====== INPUT ======

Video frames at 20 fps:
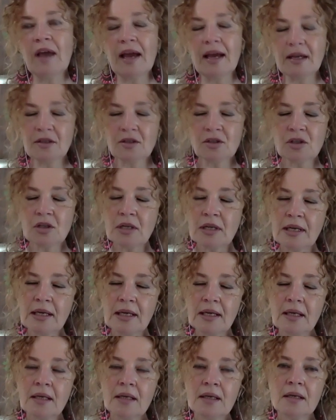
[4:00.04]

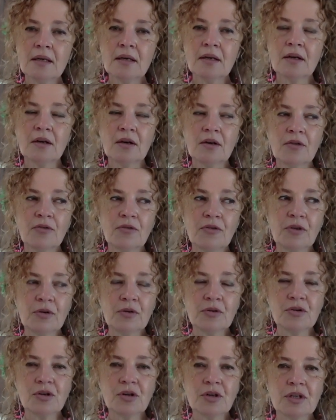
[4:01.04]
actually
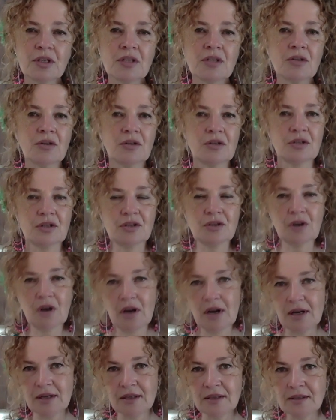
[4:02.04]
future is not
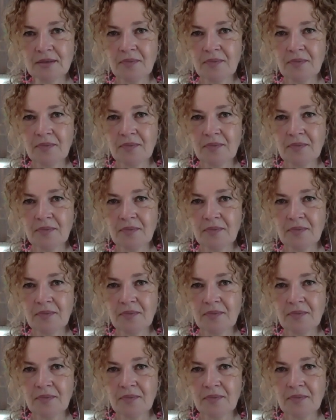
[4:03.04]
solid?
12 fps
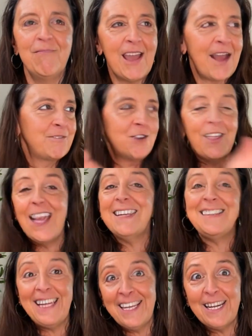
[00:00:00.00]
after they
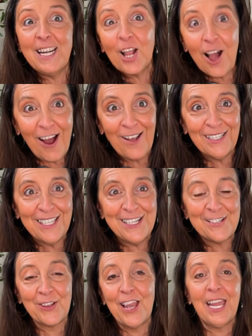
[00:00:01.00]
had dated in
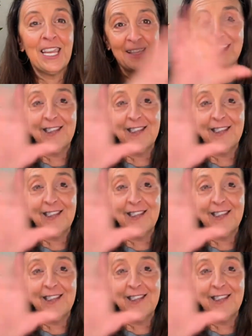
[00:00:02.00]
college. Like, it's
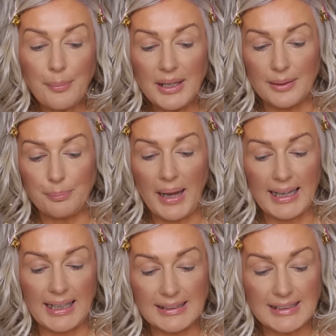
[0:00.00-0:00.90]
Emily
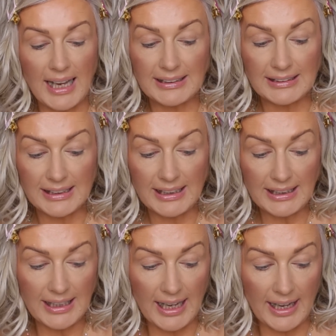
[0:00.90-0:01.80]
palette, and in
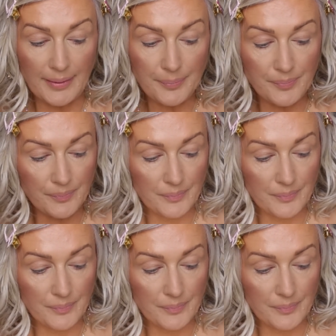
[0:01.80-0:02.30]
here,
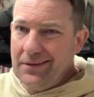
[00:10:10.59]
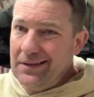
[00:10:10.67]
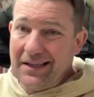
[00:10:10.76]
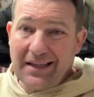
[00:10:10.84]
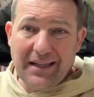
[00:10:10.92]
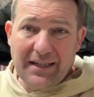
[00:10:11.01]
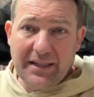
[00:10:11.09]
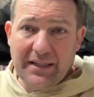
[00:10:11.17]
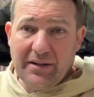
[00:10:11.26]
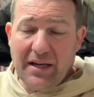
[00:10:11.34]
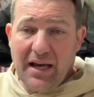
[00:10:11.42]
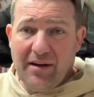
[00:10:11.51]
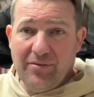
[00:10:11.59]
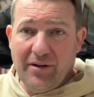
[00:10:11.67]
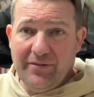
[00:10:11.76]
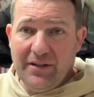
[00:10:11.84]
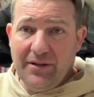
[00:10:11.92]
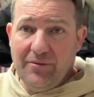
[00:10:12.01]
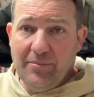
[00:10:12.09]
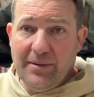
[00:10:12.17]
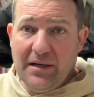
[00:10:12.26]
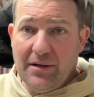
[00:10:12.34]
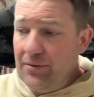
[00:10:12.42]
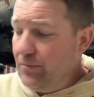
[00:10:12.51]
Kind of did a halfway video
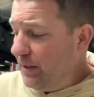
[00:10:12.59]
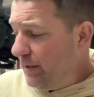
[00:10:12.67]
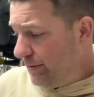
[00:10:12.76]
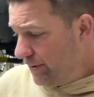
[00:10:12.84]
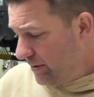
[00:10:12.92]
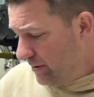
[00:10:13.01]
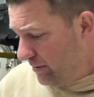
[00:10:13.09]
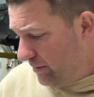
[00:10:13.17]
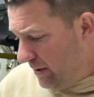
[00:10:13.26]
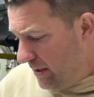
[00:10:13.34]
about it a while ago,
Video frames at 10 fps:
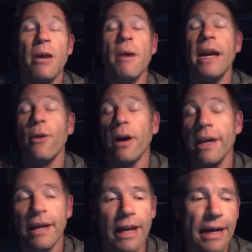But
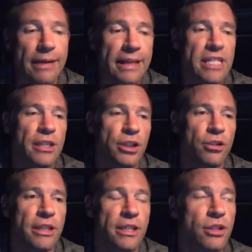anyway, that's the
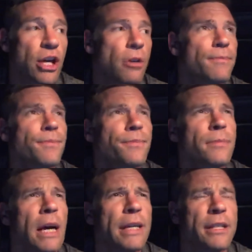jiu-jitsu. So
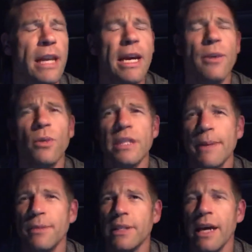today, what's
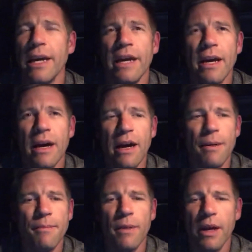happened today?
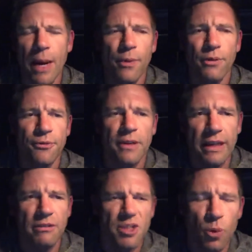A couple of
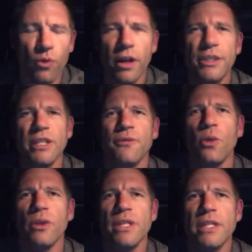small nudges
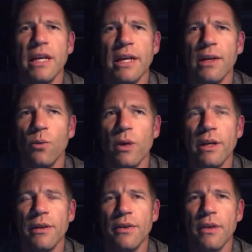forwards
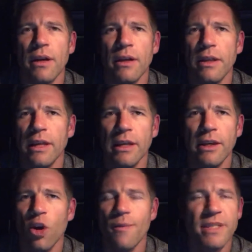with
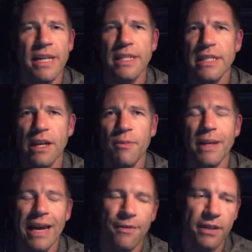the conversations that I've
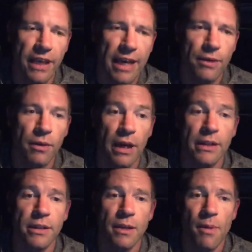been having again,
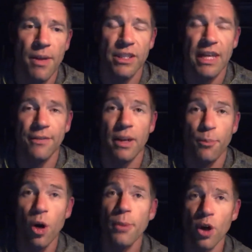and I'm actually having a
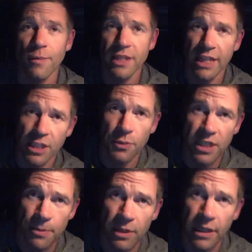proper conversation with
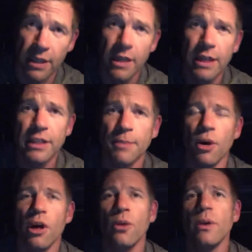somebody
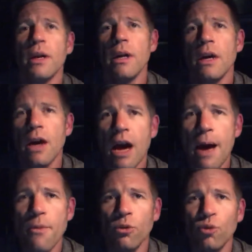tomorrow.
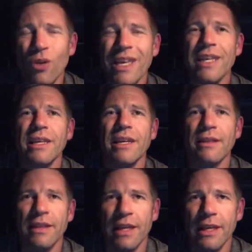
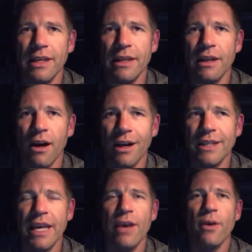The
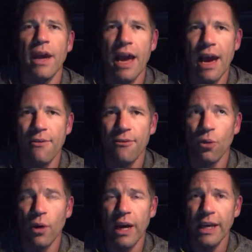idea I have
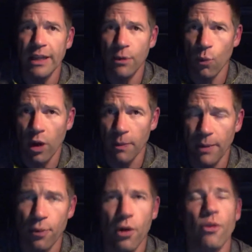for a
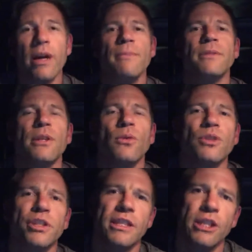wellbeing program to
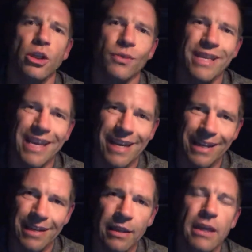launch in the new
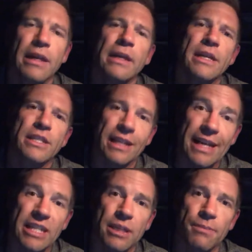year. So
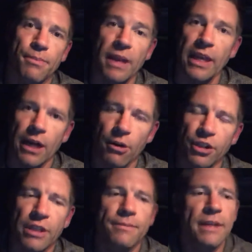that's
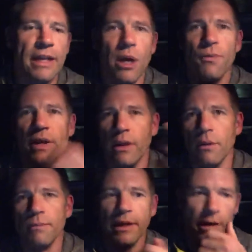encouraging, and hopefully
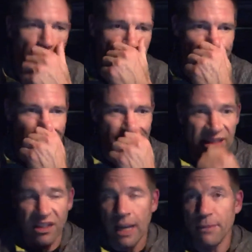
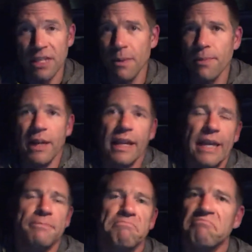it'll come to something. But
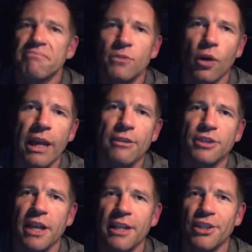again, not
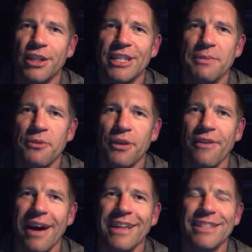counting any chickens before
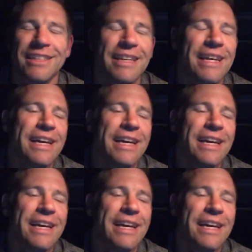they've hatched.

======

Transcribe exactly each line of the records from the start up to and including the one with "[00:10:12.26]", and leave out every picture.

Video frames at 20 fps:
[4:00.04]

[4:01.04]
actually
[4:02.04]
future is not
[4:03.04]
solid?
12 fps
[00:00:00.00]
after they
[00:00:01.00]
had dated in
[00:00:02.00]
college. Like, it's
[0:00.00-0:00.90]
Emily
[0:00.90-0:01.80]
palette, and in
[0:01.80-0:02.30]
here,
[00:10:10.59]
[00:10:10.67]
[00:10:10.76]
[00:10:10.84]
[00:10:10.92]
[00:10:11.01]
[00:10:11.09]
[00:10:11.17]
[00:10:11.26]
[00:10:11.34]
[00:10:11.42]
[00:10:11.51]
[00:10:11.59]
[00:10:11.67]
[00:10:11.76]
[00:10:11.84]
[00:10:11.92]
[00:10:12.01]
[00:10:12.09]
[00:10:12.17]
[00:10:12.26]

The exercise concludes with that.